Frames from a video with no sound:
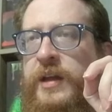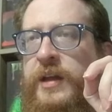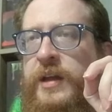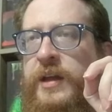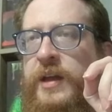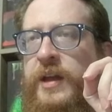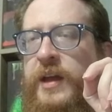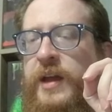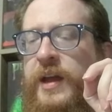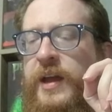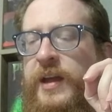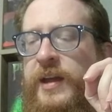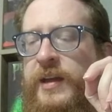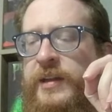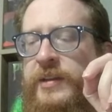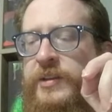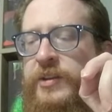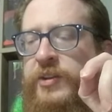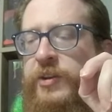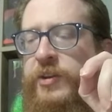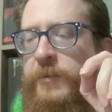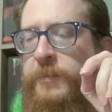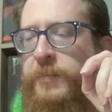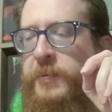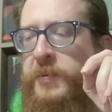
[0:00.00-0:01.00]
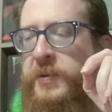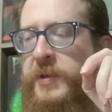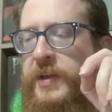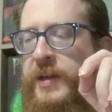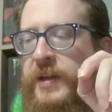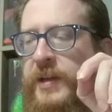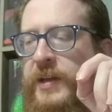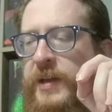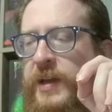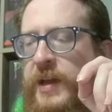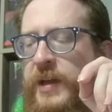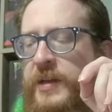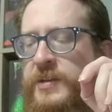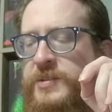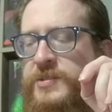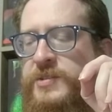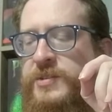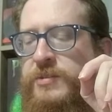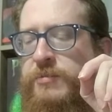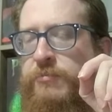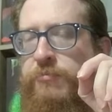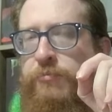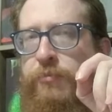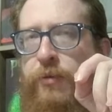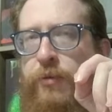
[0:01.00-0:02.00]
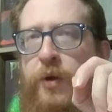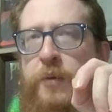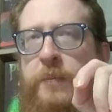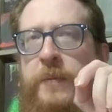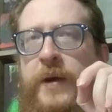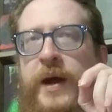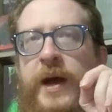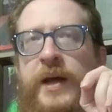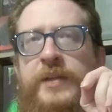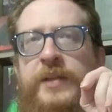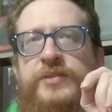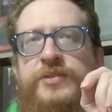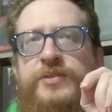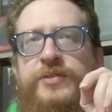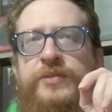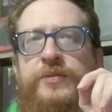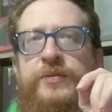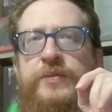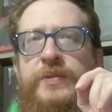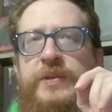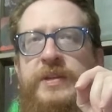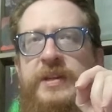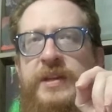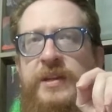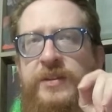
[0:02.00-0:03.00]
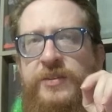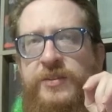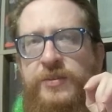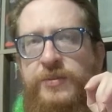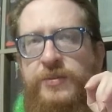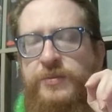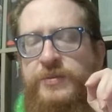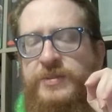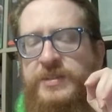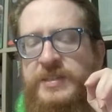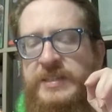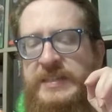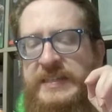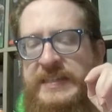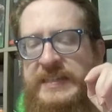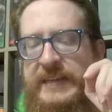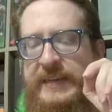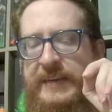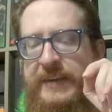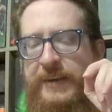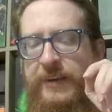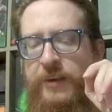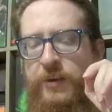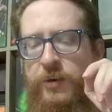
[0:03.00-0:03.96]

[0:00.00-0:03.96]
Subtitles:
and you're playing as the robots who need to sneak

#### EXERCISE GOAL:
From the line with "[0:00.00-0:01.00]" to the final line of the records, inclusive, set down the lines exactly and add nothing; leave every picture out.

#### TASK RESPONSE:
[0:00.00-0:01.00]
[0:01.00-0:02.00]
[0:02.00-0:03.00]
[0:03.00-0:03.96]

[0:00.00-0:03.96]
Subtitles:
and you're playing as the robots who need to sneak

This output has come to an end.